At the line containing "[0:05.50-0:06.00]", begin an exact copy of the lines below and continue through the final one, with no pictures.

SOURCE DATA ▸

━━━

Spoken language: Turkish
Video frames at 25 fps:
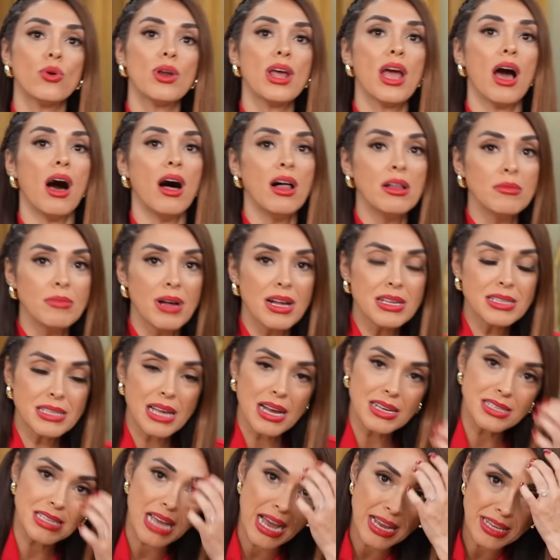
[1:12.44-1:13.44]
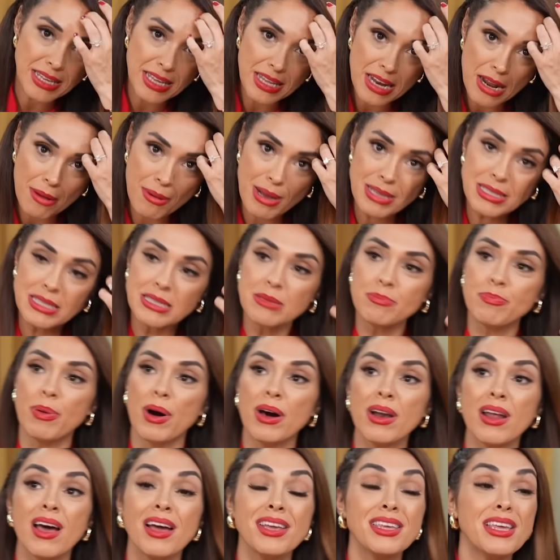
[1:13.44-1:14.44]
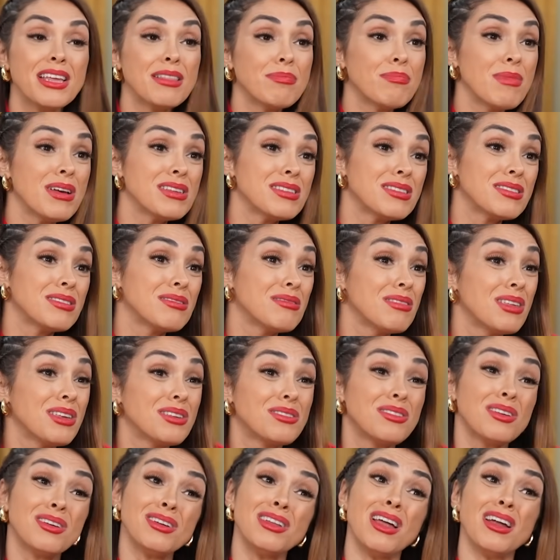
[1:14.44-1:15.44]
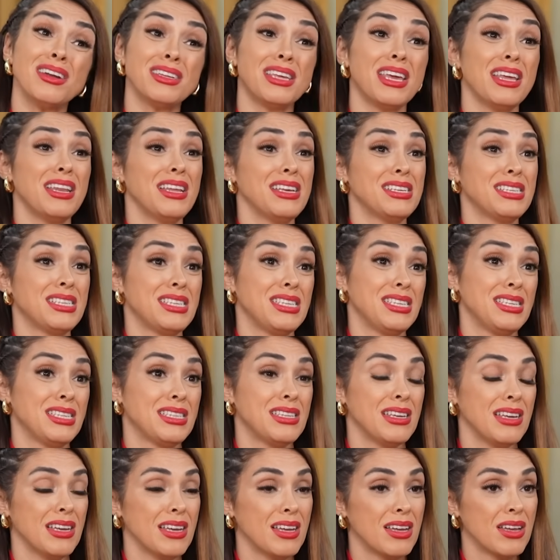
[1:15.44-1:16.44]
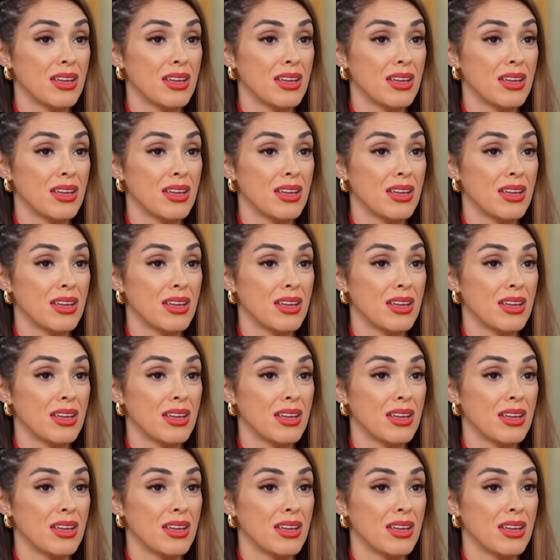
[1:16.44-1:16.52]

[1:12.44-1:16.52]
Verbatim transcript: oraya almazlar, sen giremezsin, paran yetmez. Ne kadar gereksizdi.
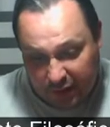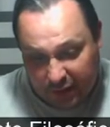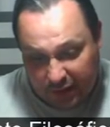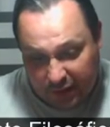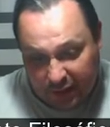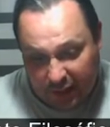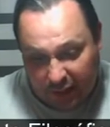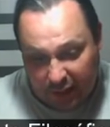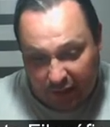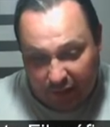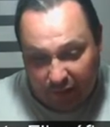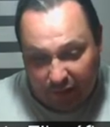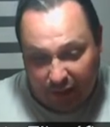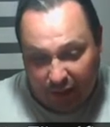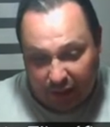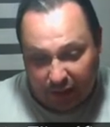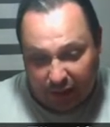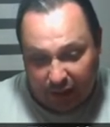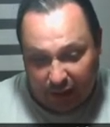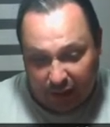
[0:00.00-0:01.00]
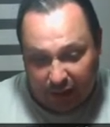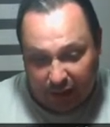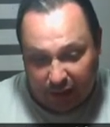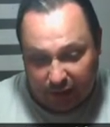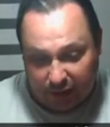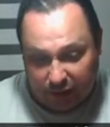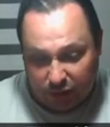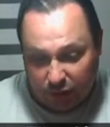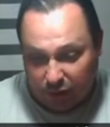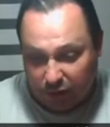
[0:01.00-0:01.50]
ser levada
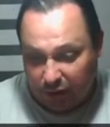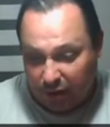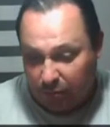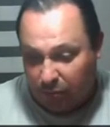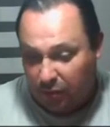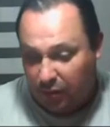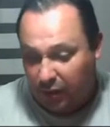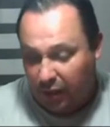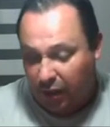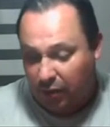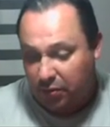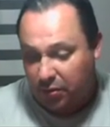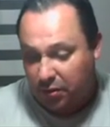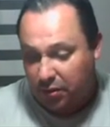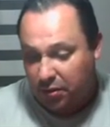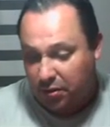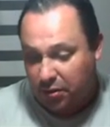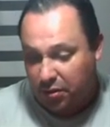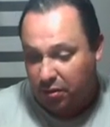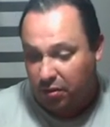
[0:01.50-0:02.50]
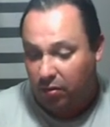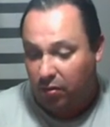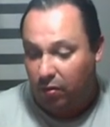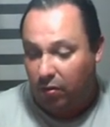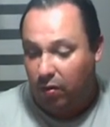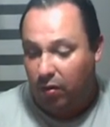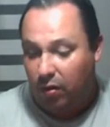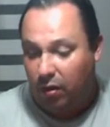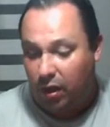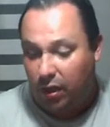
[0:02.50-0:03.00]
do tribunal, disse:
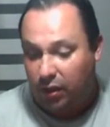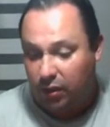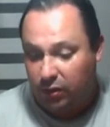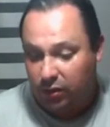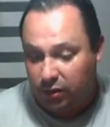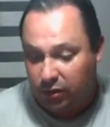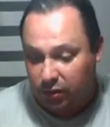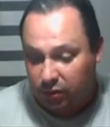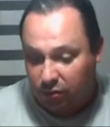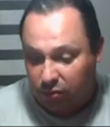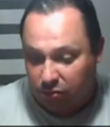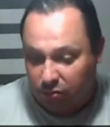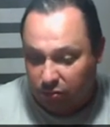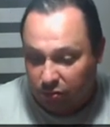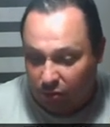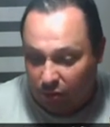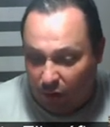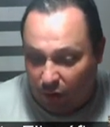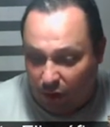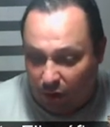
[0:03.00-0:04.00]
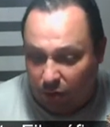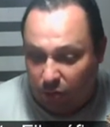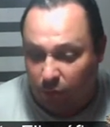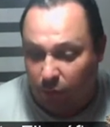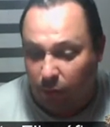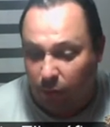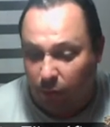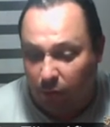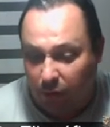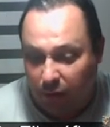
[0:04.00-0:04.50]
Ó, oh, ó oh
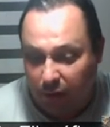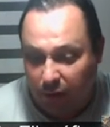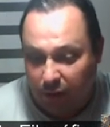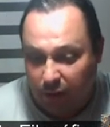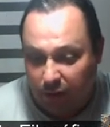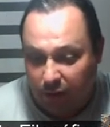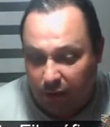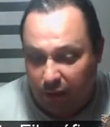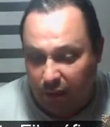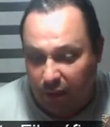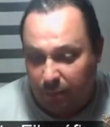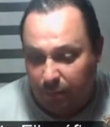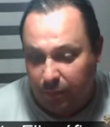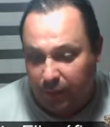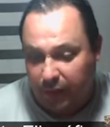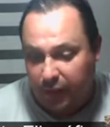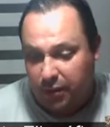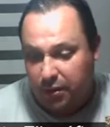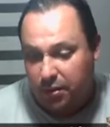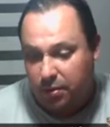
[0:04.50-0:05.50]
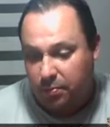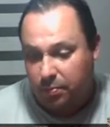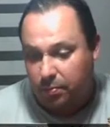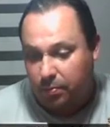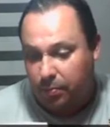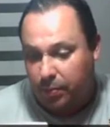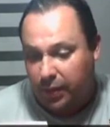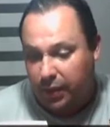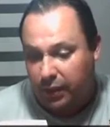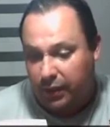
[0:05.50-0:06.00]
tu, que pre
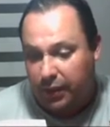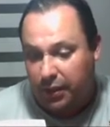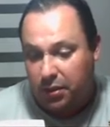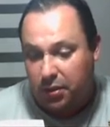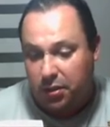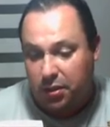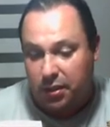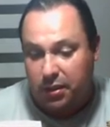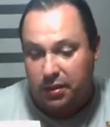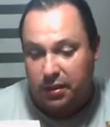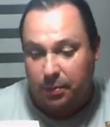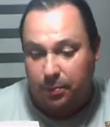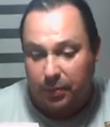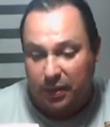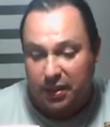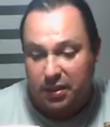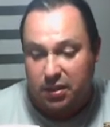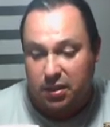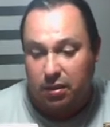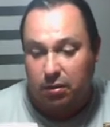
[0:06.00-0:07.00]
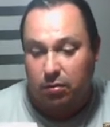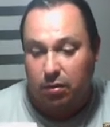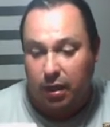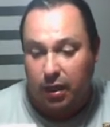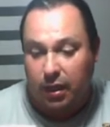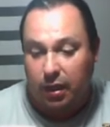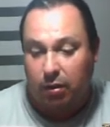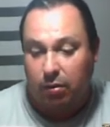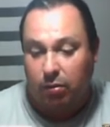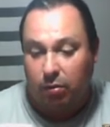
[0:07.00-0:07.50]
pretendias
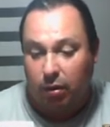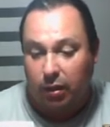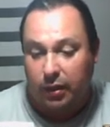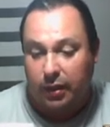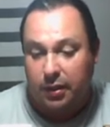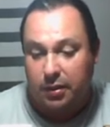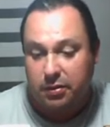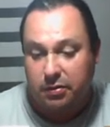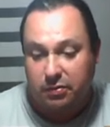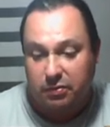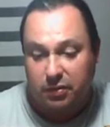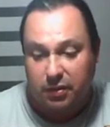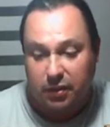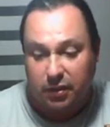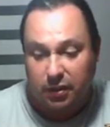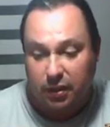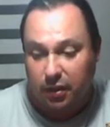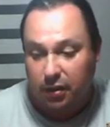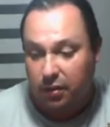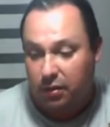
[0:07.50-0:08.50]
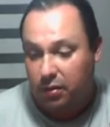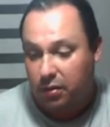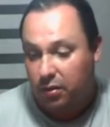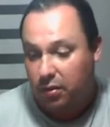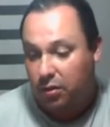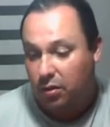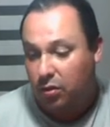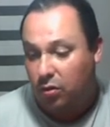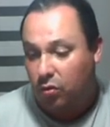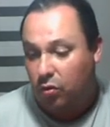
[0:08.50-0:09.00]
apaziguar a cólera divina,
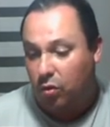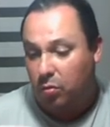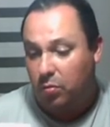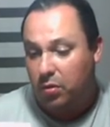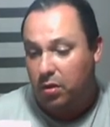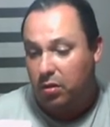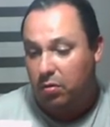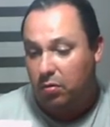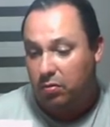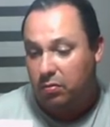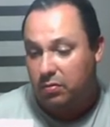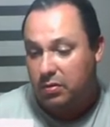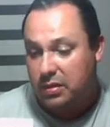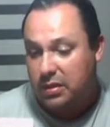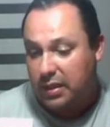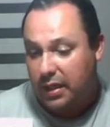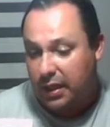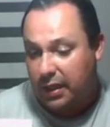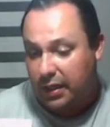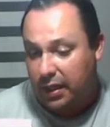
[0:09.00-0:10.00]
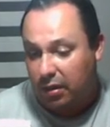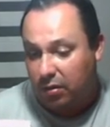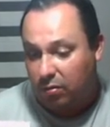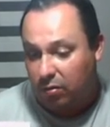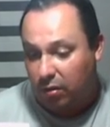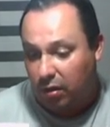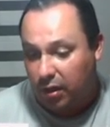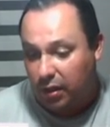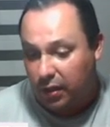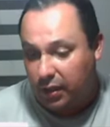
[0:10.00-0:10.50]
como não consegue
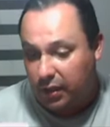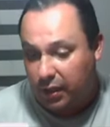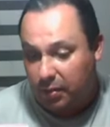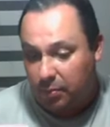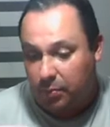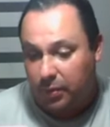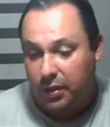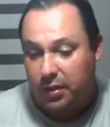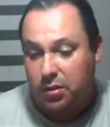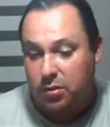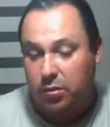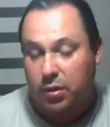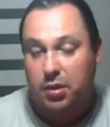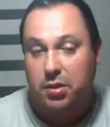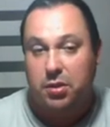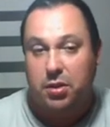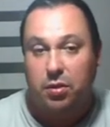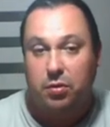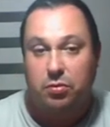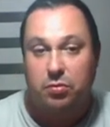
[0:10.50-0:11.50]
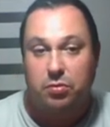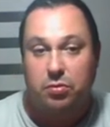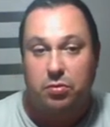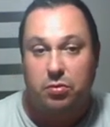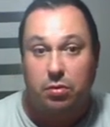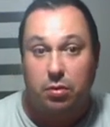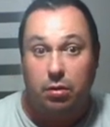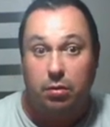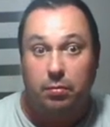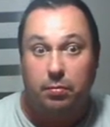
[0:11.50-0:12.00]
agora nem persuadir aos
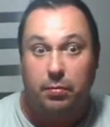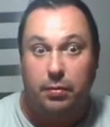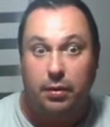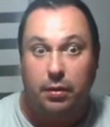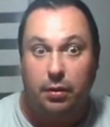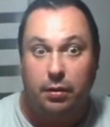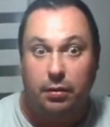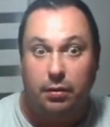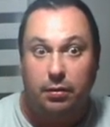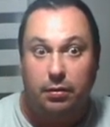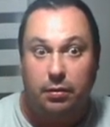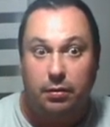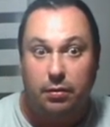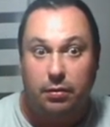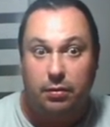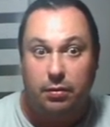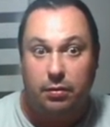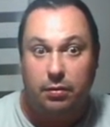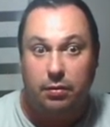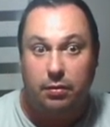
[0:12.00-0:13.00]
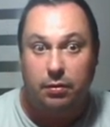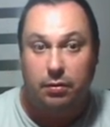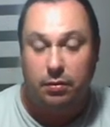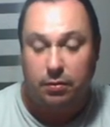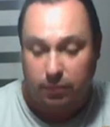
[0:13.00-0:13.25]
homens?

━━━

EXERCISE ANSWER ▸
[0:05.50-0:06.00]
tu, que pre
[0:06.00-0:07.00]
[0:07.00-0:07.50]
pretendias
[0:07.50-0:08.50]
[0:08.50-0:09.00]
apaziguar a cólera divina,
[0:09.00-0:10.00]
[0:10.00-0:10.50]
como não consegue
[0:10.50-0:11.50]
[0:11.50-0:12.00]
agora nem persuadir aos
[0:12.00-0:13.00]
[0:13.00-0:13.25]
homens?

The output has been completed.